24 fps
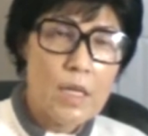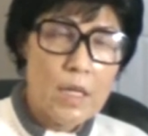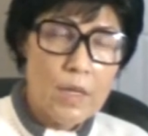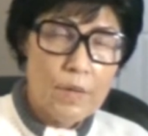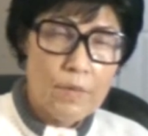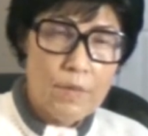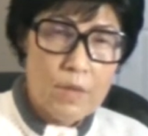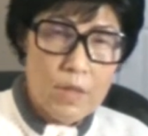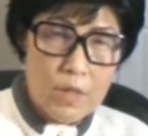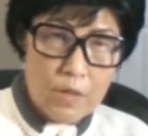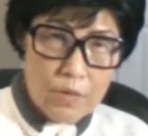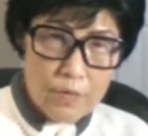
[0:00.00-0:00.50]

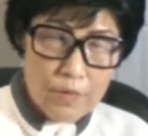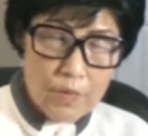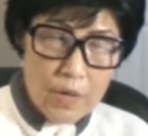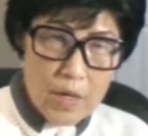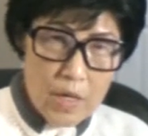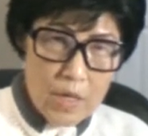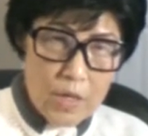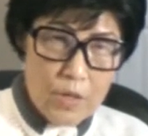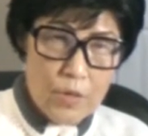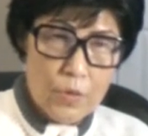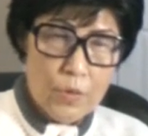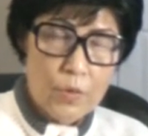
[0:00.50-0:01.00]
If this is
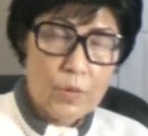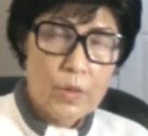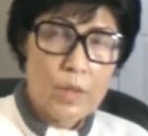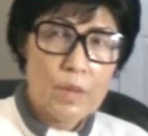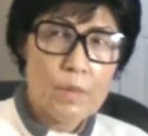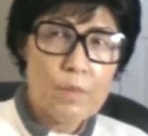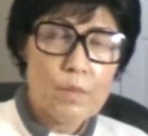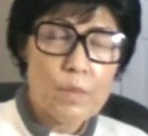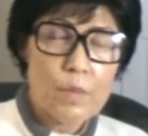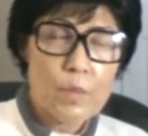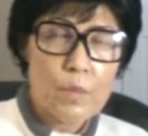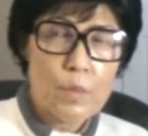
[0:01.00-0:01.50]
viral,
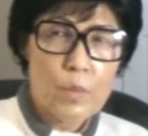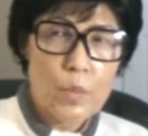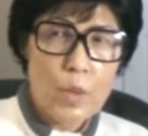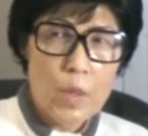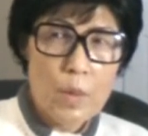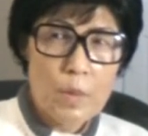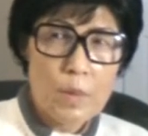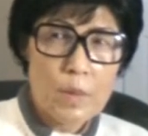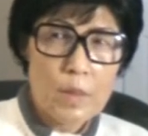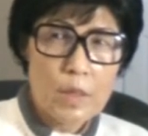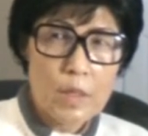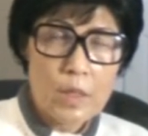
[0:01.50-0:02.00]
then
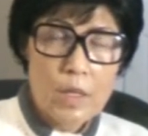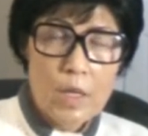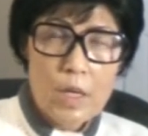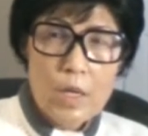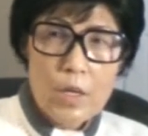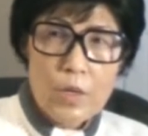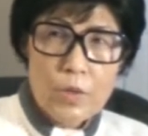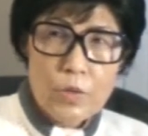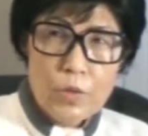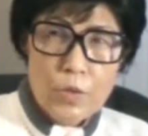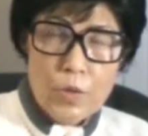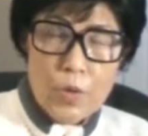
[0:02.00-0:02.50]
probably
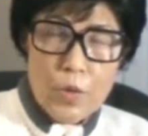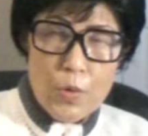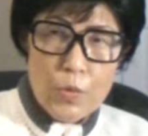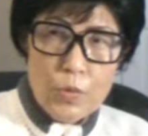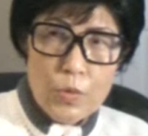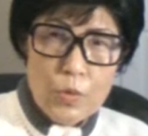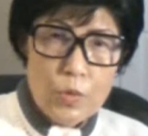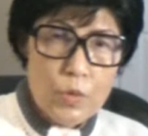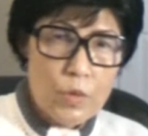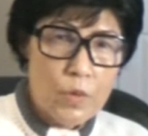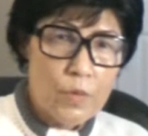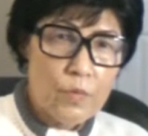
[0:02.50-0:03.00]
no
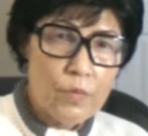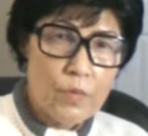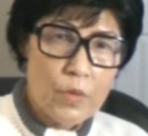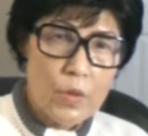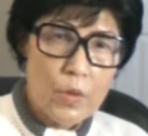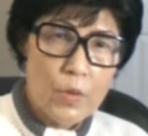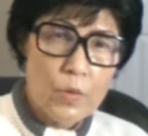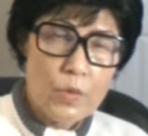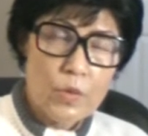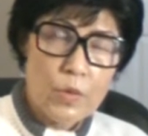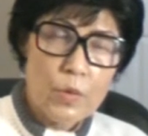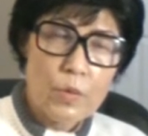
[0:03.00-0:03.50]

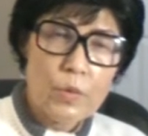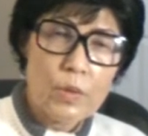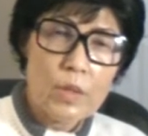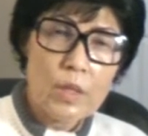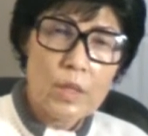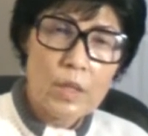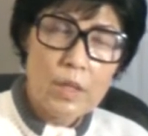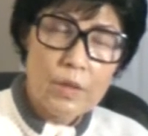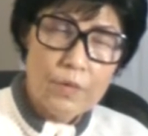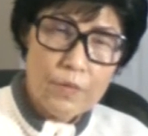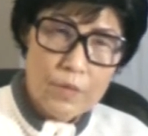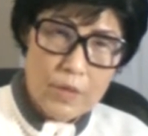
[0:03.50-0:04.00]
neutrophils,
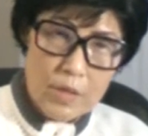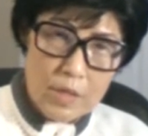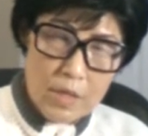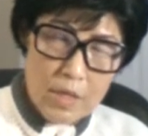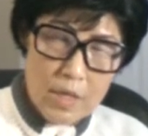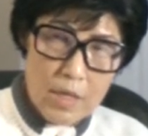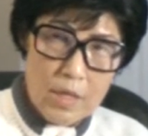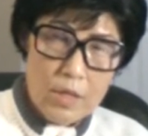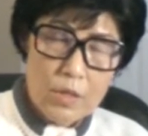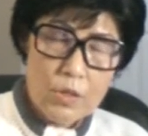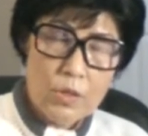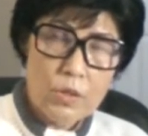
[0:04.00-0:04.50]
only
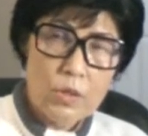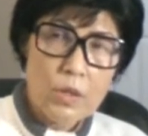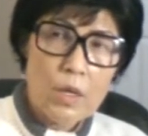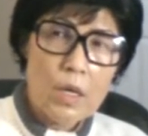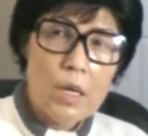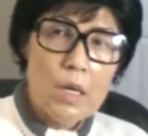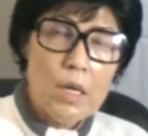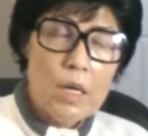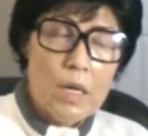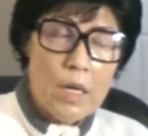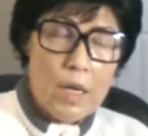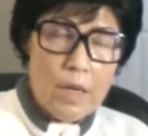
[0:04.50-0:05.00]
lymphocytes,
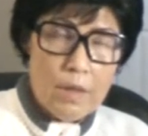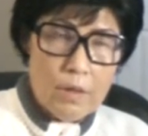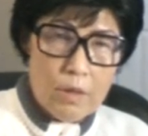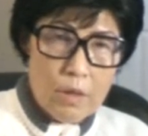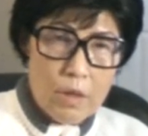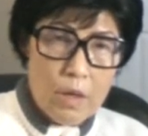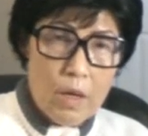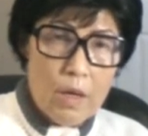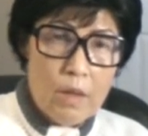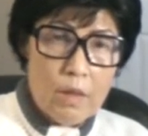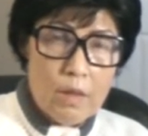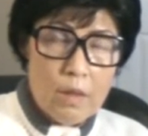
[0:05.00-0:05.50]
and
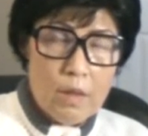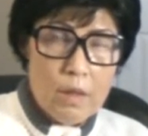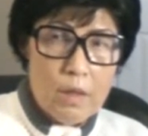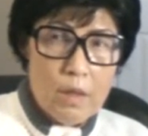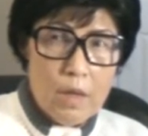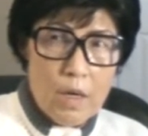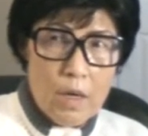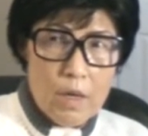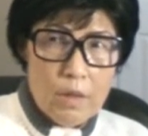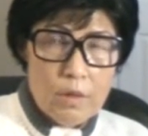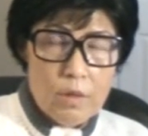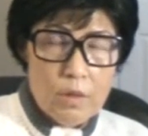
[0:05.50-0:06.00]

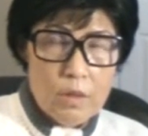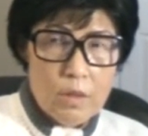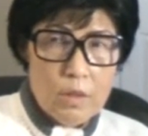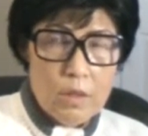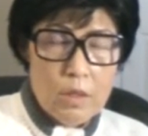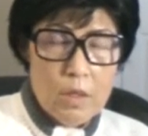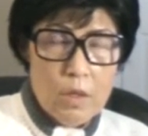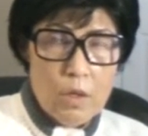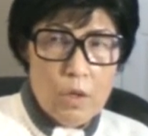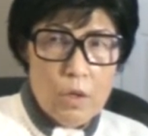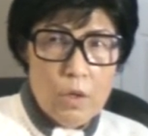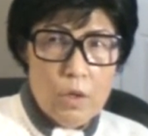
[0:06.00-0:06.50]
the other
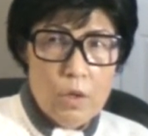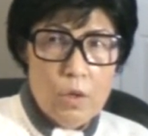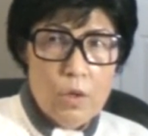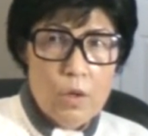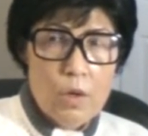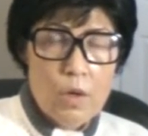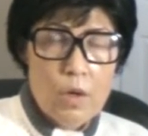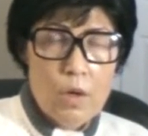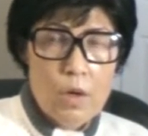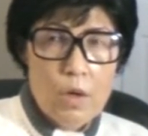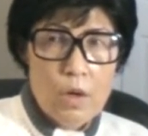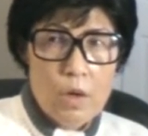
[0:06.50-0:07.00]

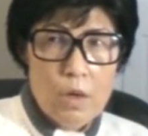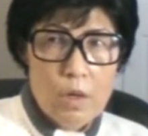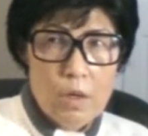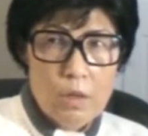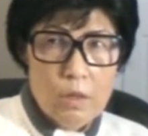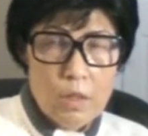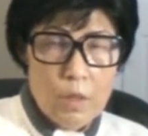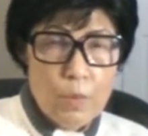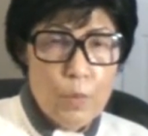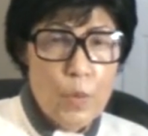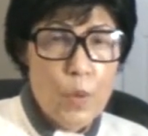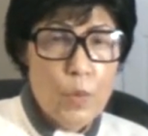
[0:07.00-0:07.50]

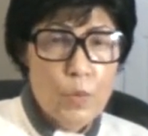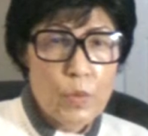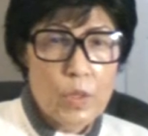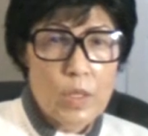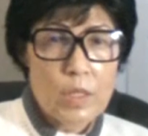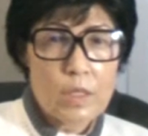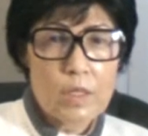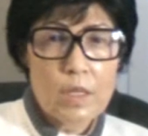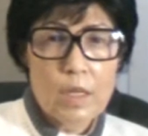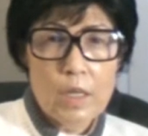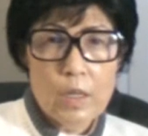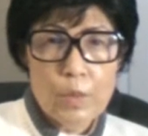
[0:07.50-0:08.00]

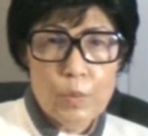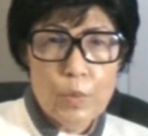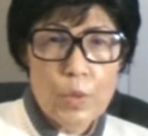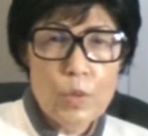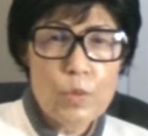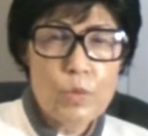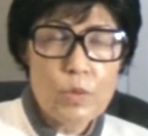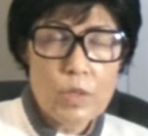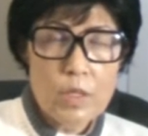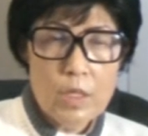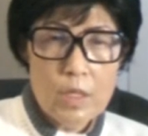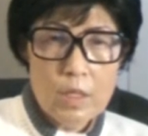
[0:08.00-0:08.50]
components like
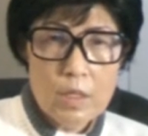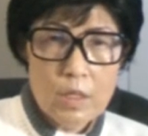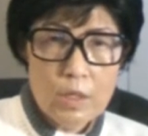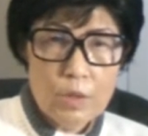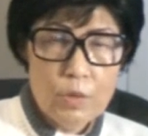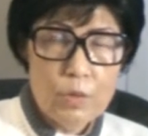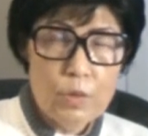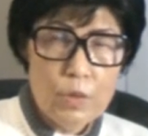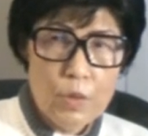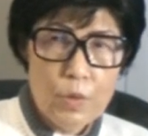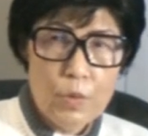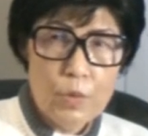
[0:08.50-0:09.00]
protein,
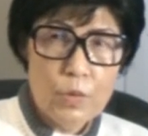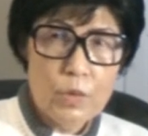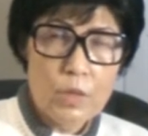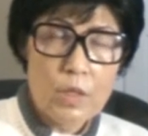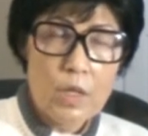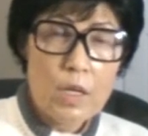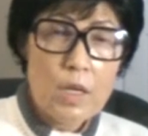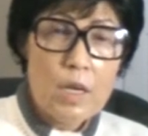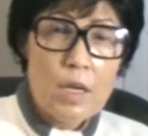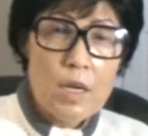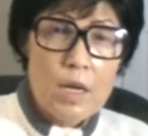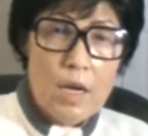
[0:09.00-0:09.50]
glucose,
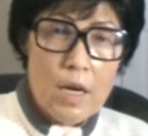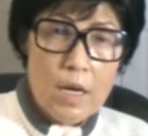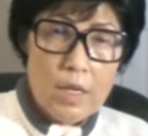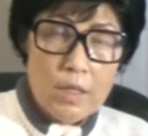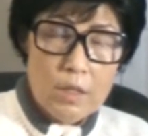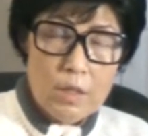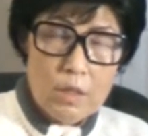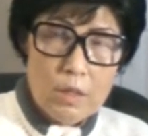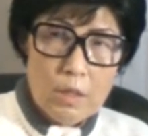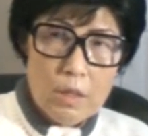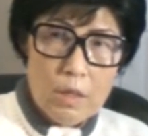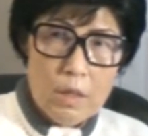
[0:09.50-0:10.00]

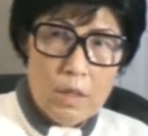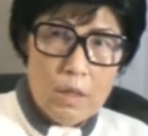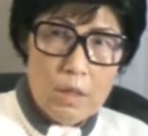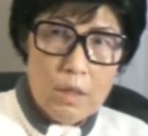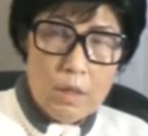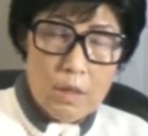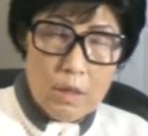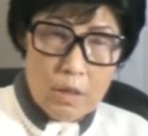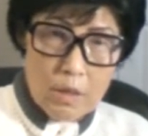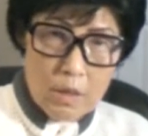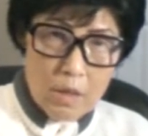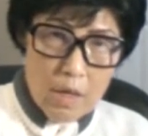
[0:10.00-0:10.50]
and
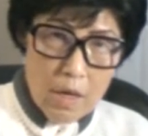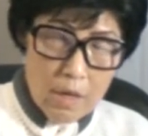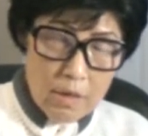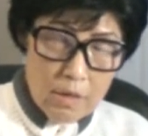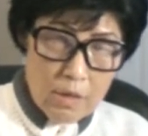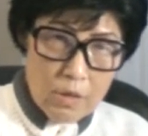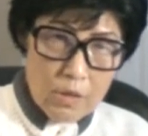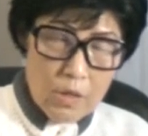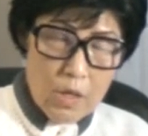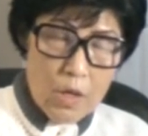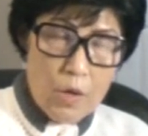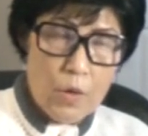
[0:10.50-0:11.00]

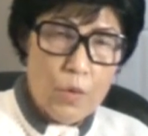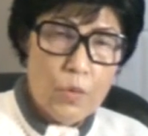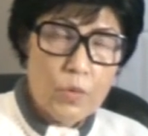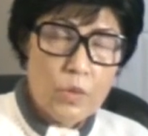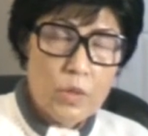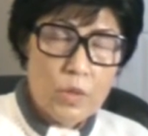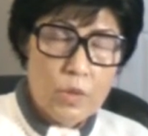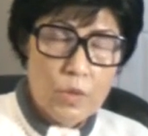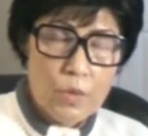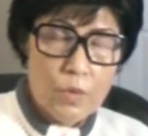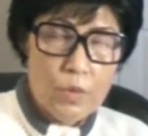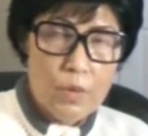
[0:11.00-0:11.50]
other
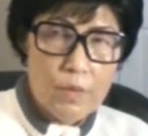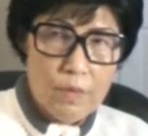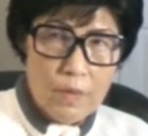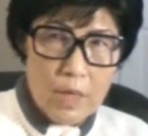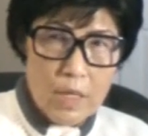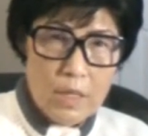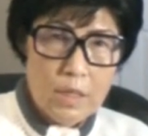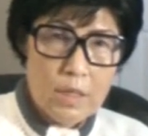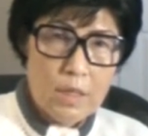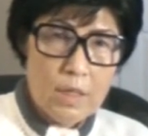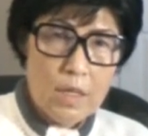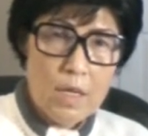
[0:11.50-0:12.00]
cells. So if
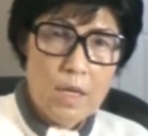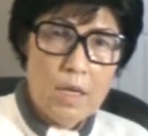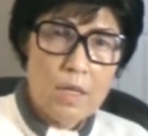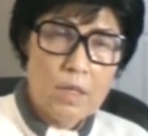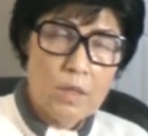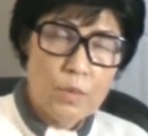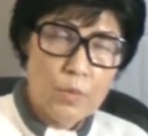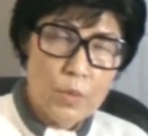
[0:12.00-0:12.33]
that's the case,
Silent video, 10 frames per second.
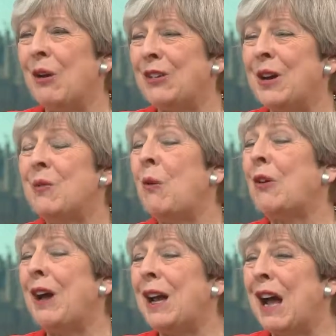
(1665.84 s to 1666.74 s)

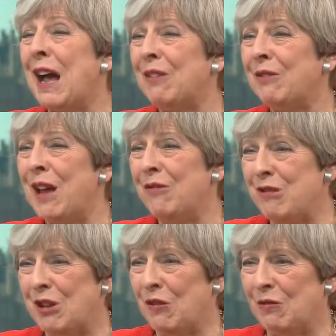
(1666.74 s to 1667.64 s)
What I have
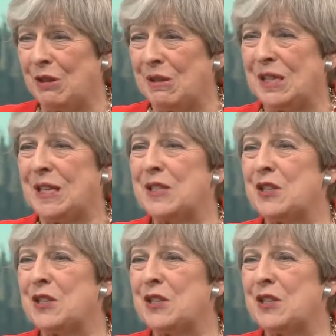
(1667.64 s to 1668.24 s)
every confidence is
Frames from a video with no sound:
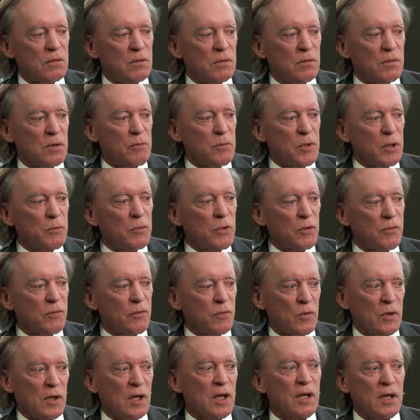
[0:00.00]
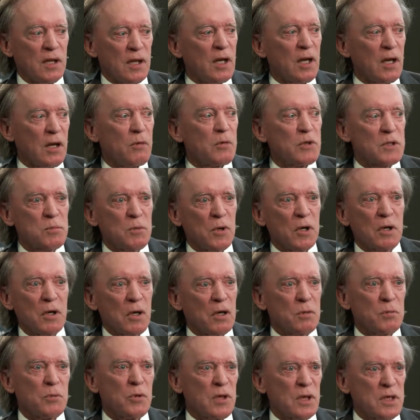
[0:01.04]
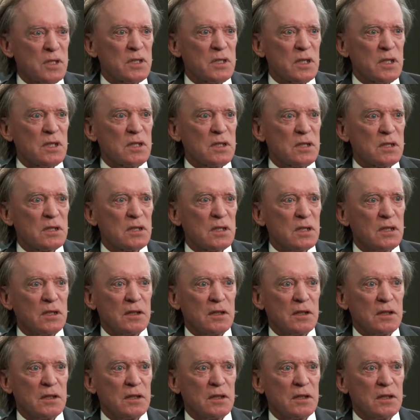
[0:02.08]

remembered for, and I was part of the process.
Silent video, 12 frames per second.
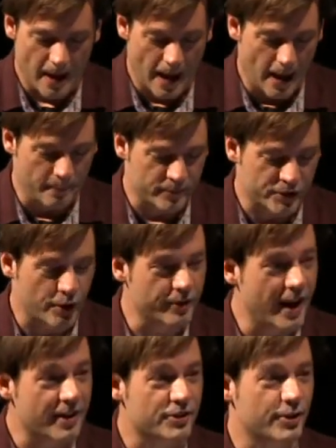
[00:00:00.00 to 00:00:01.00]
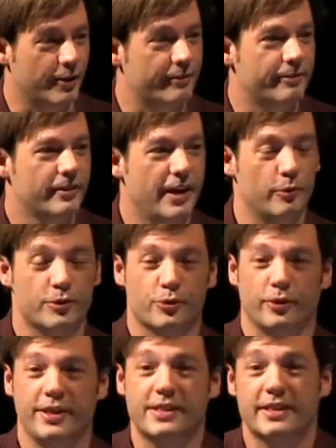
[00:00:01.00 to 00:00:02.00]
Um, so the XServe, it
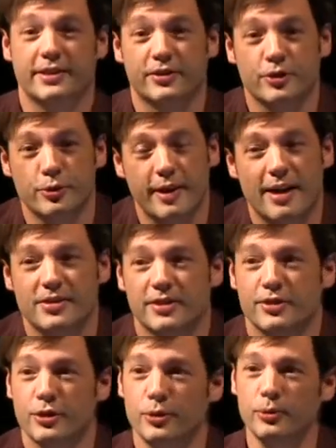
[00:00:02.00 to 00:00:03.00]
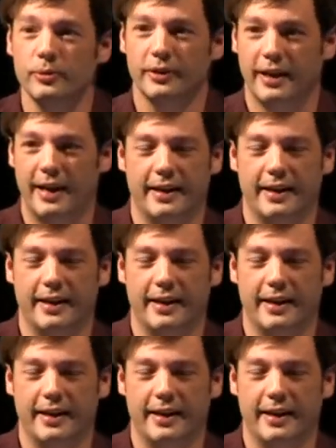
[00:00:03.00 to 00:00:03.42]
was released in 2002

◆ ◆ ◆

Only the lines from the one containing "[0:07.50-0:08.00]" through the end of the records should be copied, exactly and with both ends included; the pictures should not.

[0:07.50-0:08.00]

[0:08.00-0:08.50]
components like
[0:08.50-0:09.00]
protein,
[0:09.00-0:09.50]
glucose,
[0:09.50-0:10.00]

[0:10.00-0:10.50]
and
[0:10.50-0:11.00]

[0:11.00-0:11.50]
other
[0:11.50-0:12.00]
cells. So if
[0:12.00-0:12.33]
that's the case,
Silent video, 10 frames per second.
(1665.84 s to 1666.74 s)

(1666.74 s to 1667.64 s)
What I have
(1667.64 s to 1668.24 s)
every confidence is
Frames from a video with no sound:
[0:00.00]
[0:01.04]
[0:02.08]

remembered for, and I was part of the process.
Silent video, 12 frames per second.
[00:00:00.00 to 00:00:01.00]
[00:00:01.00 to 00:00:02.00]
Um, so the XServe, it
[00:00:02.00 to 00:00:03.00]
[00:00:03.00 to 00:00:03.42]
was released in 2002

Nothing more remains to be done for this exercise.